Signed-off-by: Rui Qiao <ruisearch42@gmail.com>
This commit is contained in:
Rui Qiao
2025-04-24 05:27:08 -07:00
committed by GitHub
parent a9138e85b1
commit c0dfd97519
5 changed files with 128 additions and 74 deletions

View File

@@ -210,10 +210,10 @@ class EngineCore:
Note that if nothing to output in this step, None is returned.
The execution flow is as follows:
1. Try to schedule a new batch if there are unscheduled requests
and the job queue is not full. If a new batch is scheduled, directly
return an empty engine core output. In other words, we won't check
and return model outputs before the batch queue is full.
1. Try to schedule a new batch if the batch queue is not full.
If a new batch is scheduled, directly return an empty engine core
output. In other words, fulfilling the batch queue has a higher priority
than getting model outputs.
2. If there is no new scheduled batch, meaning that the batch queue
is full or no other requests can be scheduled, we block until the first
batch in the job queue is finished.
@@ -223,10 +223,10 @@ class EngineCore:
engine_core_outputs = None
scheduler_output = None
# If there are unscheduled requests and the job queue
# is not full, schedule a new batch.

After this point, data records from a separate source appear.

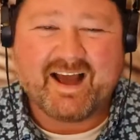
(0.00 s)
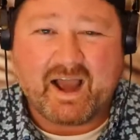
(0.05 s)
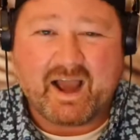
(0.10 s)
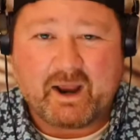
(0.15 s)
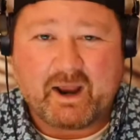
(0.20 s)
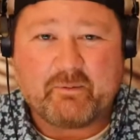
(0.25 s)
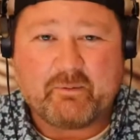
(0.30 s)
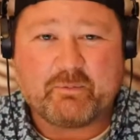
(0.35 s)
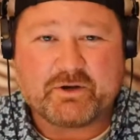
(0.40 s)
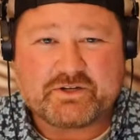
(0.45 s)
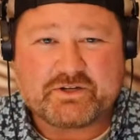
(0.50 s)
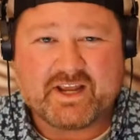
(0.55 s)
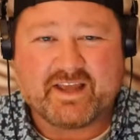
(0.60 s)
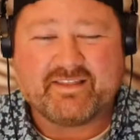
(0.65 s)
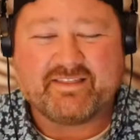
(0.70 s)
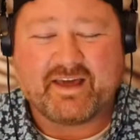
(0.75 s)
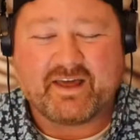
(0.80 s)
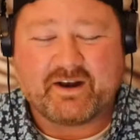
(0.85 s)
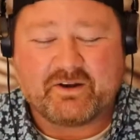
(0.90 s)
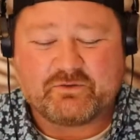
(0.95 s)
I
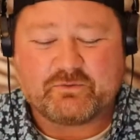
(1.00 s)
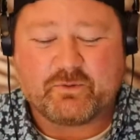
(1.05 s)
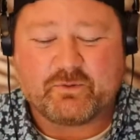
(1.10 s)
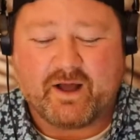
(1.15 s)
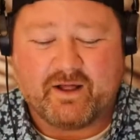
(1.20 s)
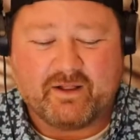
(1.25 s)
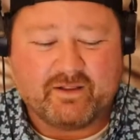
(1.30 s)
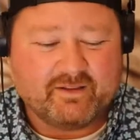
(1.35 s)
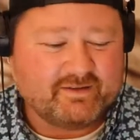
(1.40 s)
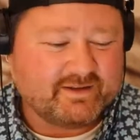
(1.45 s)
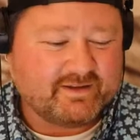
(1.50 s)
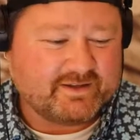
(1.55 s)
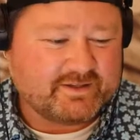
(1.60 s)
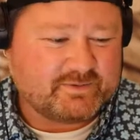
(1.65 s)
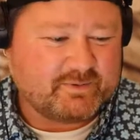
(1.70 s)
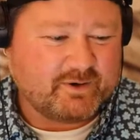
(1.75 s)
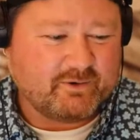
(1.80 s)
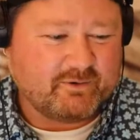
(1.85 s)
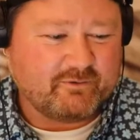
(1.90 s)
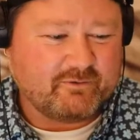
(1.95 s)
appreciate that as well. It's
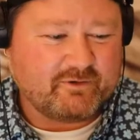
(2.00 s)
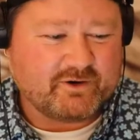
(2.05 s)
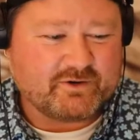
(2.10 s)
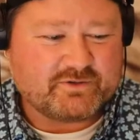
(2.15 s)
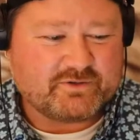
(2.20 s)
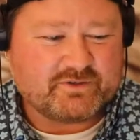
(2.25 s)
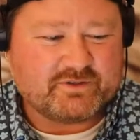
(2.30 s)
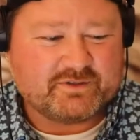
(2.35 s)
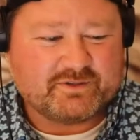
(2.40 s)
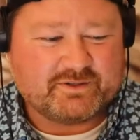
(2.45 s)
been over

Note that this is not blocking.
if (self.scheduler.get_num_unscheduled_requests() > 0
and not self.batch_queue.full()):
# Try to schedule a new batch if the batch queue is not full, but
# the scheduler may return an empty batch if all requests are scheduled.
# Note that this is not blocking.
if not self.batch_queue.full():
scheduler_output = self.scheduler.schedule()
if scheduler_output.total_num_scheduled_tokens > 0:
future = self.model_executor.execute_model(scheduler_output)
@@ -238,6 +238,10 @@ class EngineCore:
# If no more requests can be scheduled and the job queue is not empty,
# block until the first batch in the job queue is finished.
# TODO(comaniac): Ideally we should peek the first batch in the
# job queue to check if it's finished before scheduling a new batch,
# but peeking the first element in a queue is not thread-safe,
# so we need more work.
if not scheduled_batch and not self.batch_queue.empty():
future, scheduler_output = self.batch_queue.get_nowait()
# Blocking until the first result is available.